Per Carte Blanche, come di consueto, le è stato chiesto di reinterpretare il territorio di Reims (nella Marna) dove ha sede l’azienda e, naturalmente, il prodotto. Jospin ha tratto ispirazione dalle radici delle viti e dalle cave di gesso in cui le bottiglie vengono lasciate invecchiare, per poi inserire nelle opere anche qualche riferimento ai dettagli della facciata monumentale della Cattedrale di Reims. Ne sono nati lavori, eleganti ed onirici, in cui gli elementi evocati dall’artista, riassemblati in una realtà parallela (ma non per questo meno credibile), emergono cesellati ed aerei. Che Ruinart, tra le altre cose, ha portato e porterà in giro per oltre 30 fiere d’arte nel mondo.
Ultimamente Jospin è anche entrata a far parte della scuderia di Galleria Continua, che le ha dedicato una mostra (attualmente in corso) nella sua sede di San Gimignano sui colli senesi. L’esposizione, intitolata “Vedute”, è piccola ma completa (ci sono sculture in cartone ondulato, disegni e ricami), ed è composta da pezzi importanti anche se non grandissimi.

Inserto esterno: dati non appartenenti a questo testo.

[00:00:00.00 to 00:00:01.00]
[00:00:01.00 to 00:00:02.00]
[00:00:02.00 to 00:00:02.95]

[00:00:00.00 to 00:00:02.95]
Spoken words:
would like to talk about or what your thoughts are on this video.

D’altra parte, Jospin, non sempre sceglie di lasciare lo spettatore libero di confrontarsi con sculture a grandezza naturale. Spesso gli dà l’impressione di osservare paesaggi in lontananza o semplici rappresentazioni. Le famose sculture in cartone ondulato sono quelle in cui l’artista parigina si attiene più strettamente a un linguaggio figurativo. Del materiale (di cui pare tutti le chiedano fino a far scattare in lei un rifiuto) ha ricordato: “All’inizio è stato un caso, perché avevo appena cambiato atelier e avevo voglia di produrre opere molto più grandi. Ho riflettuto sulla produzione e ho visto le scatole del trasloco in un angolo dell’atelier. Da lì ho creato la mia prima foresta di cartone”. Anche se, in sostanza, le è piaciuto perché: economico, leggero, facile da lavorare e riutilizzare. Meno agevole il processo di lavorazione scelto da Jospin, in cui l’artista sovrappone strati su strati di sagome (spesso diverse solo nelle dimensioni), che perfeziona a suon di lime e taglierini, salvo poi interviene di nuovo sulla composizione aggiungendo moltitudini di particolari.

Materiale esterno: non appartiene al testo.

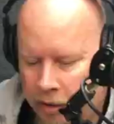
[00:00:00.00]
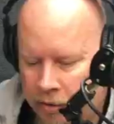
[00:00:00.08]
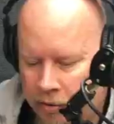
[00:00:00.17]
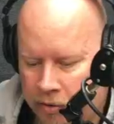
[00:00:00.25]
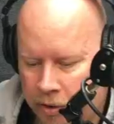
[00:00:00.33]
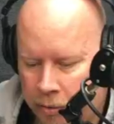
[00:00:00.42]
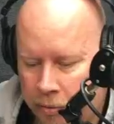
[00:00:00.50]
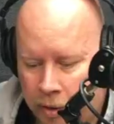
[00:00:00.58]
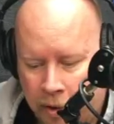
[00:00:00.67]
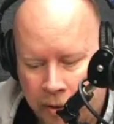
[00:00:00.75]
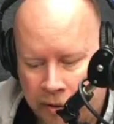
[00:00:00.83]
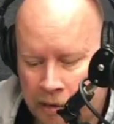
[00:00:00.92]
so
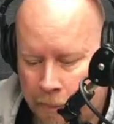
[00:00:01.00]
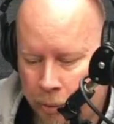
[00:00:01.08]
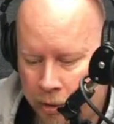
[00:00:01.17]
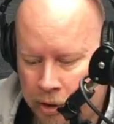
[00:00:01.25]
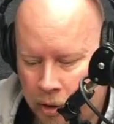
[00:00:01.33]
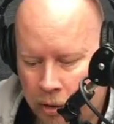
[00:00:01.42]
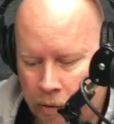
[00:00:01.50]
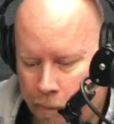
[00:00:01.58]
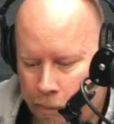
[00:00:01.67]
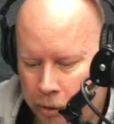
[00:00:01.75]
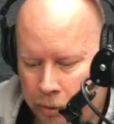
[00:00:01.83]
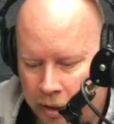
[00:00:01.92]
support your local
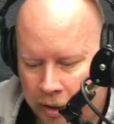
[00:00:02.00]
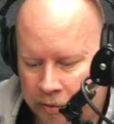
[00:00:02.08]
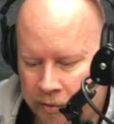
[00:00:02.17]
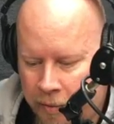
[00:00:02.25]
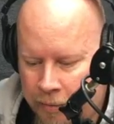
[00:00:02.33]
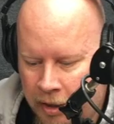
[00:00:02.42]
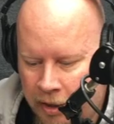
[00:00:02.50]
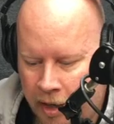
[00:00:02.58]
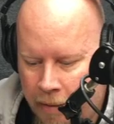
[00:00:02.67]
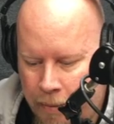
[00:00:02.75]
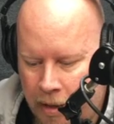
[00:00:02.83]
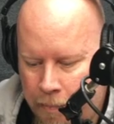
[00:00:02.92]
breweries. I mean, a
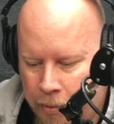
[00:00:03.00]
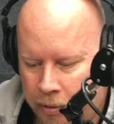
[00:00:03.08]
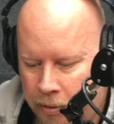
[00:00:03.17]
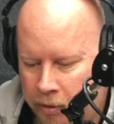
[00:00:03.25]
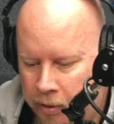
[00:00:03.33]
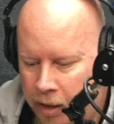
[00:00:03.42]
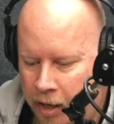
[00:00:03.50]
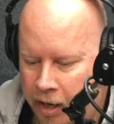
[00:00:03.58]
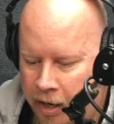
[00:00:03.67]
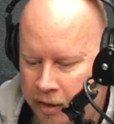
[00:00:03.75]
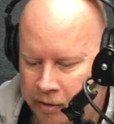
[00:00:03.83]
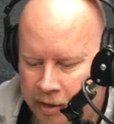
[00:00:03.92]
lot of people
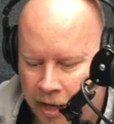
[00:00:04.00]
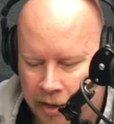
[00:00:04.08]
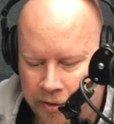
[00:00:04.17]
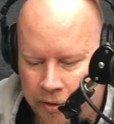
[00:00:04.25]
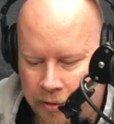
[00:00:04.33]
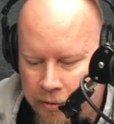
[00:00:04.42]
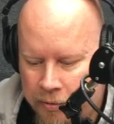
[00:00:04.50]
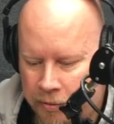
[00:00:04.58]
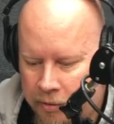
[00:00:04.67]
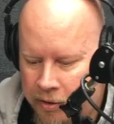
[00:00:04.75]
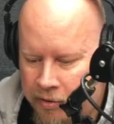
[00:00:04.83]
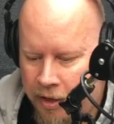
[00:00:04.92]
I talk to
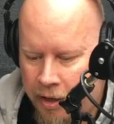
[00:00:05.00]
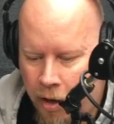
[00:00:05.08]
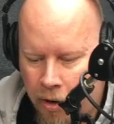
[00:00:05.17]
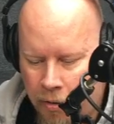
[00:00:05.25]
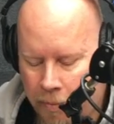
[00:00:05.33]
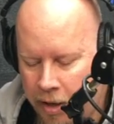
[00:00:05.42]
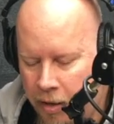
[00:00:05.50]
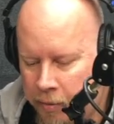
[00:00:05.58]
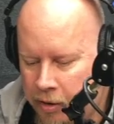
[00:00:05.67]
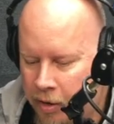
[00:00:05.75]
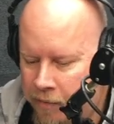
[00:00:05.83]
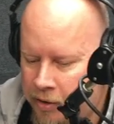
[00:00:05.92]
will say, "Oh man,
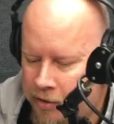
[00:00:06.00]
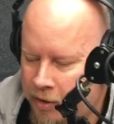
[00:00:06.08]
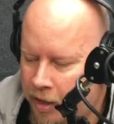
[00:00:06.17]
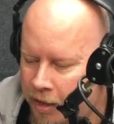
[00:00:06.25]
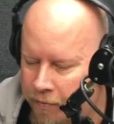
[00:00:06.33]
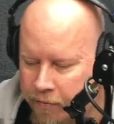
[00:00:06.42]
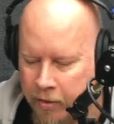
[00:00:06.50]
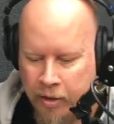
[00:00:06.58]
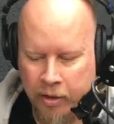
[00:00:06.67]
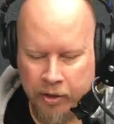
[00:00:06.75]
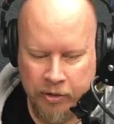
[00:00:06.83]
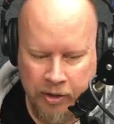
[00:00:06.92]
we love your stuff.
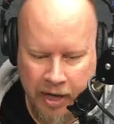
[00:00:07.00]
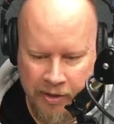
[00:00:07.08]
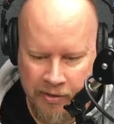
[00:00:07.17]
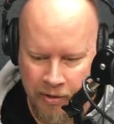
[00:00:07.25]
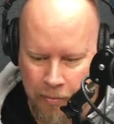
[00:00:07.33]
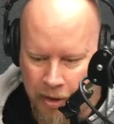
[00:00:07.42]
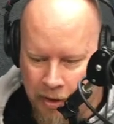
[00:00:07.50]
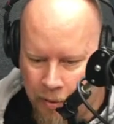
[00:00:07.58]
Do you guys still make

Uno dei soggetti ricorrenti di questa serie di opere è il bosco. Misterioso ed oscuro. In cui lo spettatore è chiamato a confrontarsi con le sue paure. Sono le sculture più psicanalitiche di Jospin, che, in genere, al massimo si spinge a ricucire insieme elementi di paesaggio esistente, creando luoghi fantastici ma meno intimi. Mentre, uno dei riferimenti storici prediletti dell’artista, è quello delle folies (in italiano capricci). Nate tra la fine del’500 e l’inizio del ‘600, le folies, hanno il loro maggior sviluppo nei due secoli seguenti e sono edifici privi, o quasi, di uno scopo pratico, in genere costruiti nei giardini, al fine di creare un’ambientazione e raccontare una storia. Nell’opera di Jospin questo riferimento storico fa si che il confine tra rappresentazione del vero e rappresentazione della rappresentazione si incrini e si fonda con la fantasia, in un intricato gioco di specchi, che cattura lo spettatore. Un trionfo del fraintendimento ma anche un modo per esprimere l’incredibile complessità del reale.

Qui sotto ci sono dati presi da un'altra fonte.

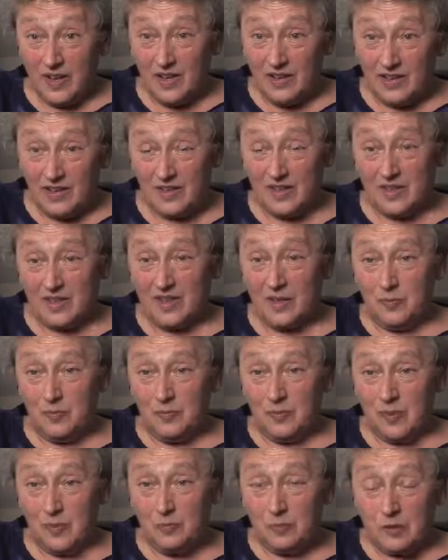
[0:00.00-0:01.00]
the,
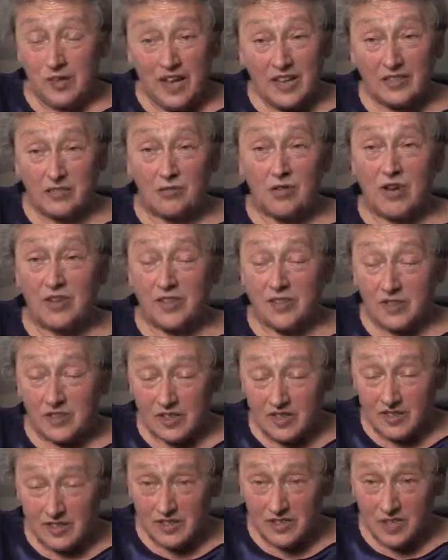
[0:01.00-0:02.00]
the plethora, the,
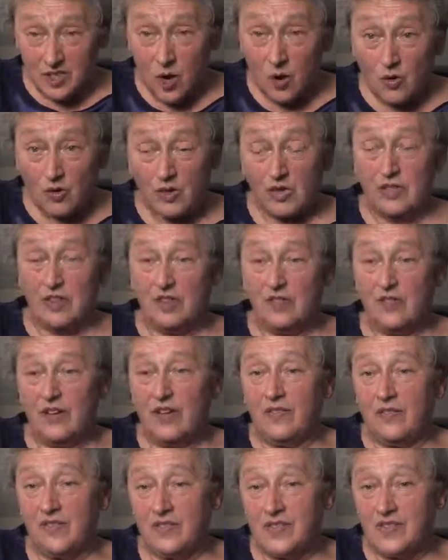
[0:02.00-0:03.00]
the total of
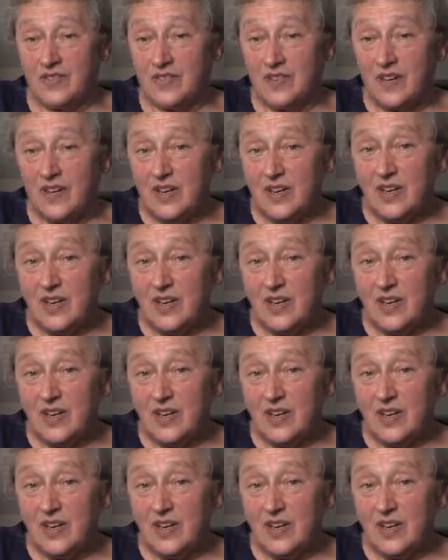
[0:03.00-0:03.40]
evidence.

Jospin si dedica poi a complessi ricami colorati, che prendono spunto dagli antichi arazzi ma anche dalla pittura dei Nabis e di Édouard Vuillard. A disegni a china, che sono un fiorire cadenzato di segni. Ma pure a sculture che evocano le stratificazioni della roccia, rese modellando cemento e gesso (qui vuole evocare l’architettura degli uomini della pietra o semplicemente la materia erosa dagli elementi). In tutte queste opere comunque, l’artista, abbandona la figurazione per strizzare l’occhio all’astrattismo.